Having housekeeping money is a separate issue - if he's controlling then that's a massive issue. Of course it's still an issue that he hasn't bonded with his children but how much of that is his fault and how much of it is that his work takes up the majority of his time?

He spends more than half of a 24 hour day working and you're mad he doesn't get up in the night? He's knackered too.

ShowMePotatoSalad · 12/02/2017 11:54

Wow I've just read the backstory. Jesus H. Get some bloody help. Hope your DH finds some happiness in his life.

HopefullyAnonymous · 12/02/2017 11:54

Yawn. Not again!

RJnomore1 · 12/02/2017 11:55

Good lord I've missed this one so far.

ShowMePotatoSalad · 12/02/2017 11:58

Whoever said "LTB and take his maintenance" ought to be ashamed of themselves.

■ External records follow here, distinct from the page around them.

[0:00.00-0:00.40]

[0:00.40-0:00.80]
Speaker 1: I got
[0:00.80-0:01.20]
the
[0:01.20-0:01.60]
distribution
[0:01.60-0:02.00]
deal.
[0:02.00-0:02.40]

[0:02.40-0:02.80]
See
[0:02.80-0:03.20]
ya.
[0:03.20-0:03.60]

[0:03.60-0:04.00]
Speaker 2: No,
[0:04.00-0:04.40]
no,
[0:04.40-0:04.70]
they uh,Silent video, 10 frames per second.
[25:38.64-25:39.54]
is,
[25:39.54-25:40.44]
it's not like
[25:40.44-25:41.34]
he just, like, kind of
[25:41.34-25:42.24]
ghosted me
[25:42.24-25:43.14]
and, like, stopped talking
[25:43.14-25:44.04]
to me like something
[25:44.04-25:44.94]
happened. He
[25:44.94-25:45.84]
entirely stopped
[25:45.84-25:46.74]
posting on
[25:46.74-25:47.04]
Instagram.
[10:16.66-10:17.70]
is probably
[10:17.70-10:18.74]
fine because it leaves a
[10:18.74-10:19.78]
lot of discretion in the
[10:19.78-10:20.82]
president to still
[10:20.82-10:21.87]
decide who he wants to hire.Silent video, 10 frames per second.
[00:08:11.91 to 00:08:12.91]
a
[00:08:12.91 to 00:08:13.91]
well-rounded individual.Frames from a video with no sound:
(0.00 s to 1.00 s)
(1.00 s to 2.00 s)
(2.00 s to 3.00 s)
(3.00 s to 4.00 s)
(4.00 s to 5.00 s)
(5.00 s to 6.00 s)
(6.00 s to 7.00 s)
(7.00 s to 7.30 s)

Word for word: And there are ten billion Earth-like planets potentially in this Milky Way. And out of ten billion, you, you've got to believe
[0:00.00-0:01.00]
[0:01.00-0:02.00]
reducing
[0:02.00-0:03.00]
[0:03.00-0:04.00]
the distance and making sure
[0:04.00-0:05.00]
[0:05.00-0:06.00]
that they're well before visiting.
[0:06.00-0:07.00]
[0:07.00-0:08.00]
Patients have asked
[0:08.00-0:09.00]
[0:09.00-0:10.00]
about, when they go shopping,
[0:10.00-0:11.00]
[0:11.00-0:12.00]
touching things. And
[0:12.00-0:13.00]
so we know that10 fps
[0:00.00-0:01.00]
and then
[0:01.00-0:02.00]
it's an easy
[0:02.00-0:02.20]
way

SantasLittleMonkeyButler · 12/02/2017 12:07

Geez! I don't think I've read any of the previous threads but just on this one post I think you're being U.

You have 4 DCs, soon to be 5 and are a SAHM. Great, absolutely no judgement from me on being a SAHM. I've been one too, I know how hard it is to find childcare for a child with ASD anyway - even if you did want to work. BUT, and it's a big but - a family of 7 needs paying for. It sounds as though your DH is working himself in to the ground (7 days a week on call, fancy that anyone?) in order to provide for everyone.

If he were sitting at home providing no help at all and not engaging with the DCs after working a 9-5 Monday to Friday job, then you would have a very valid point. That's not the case though is it?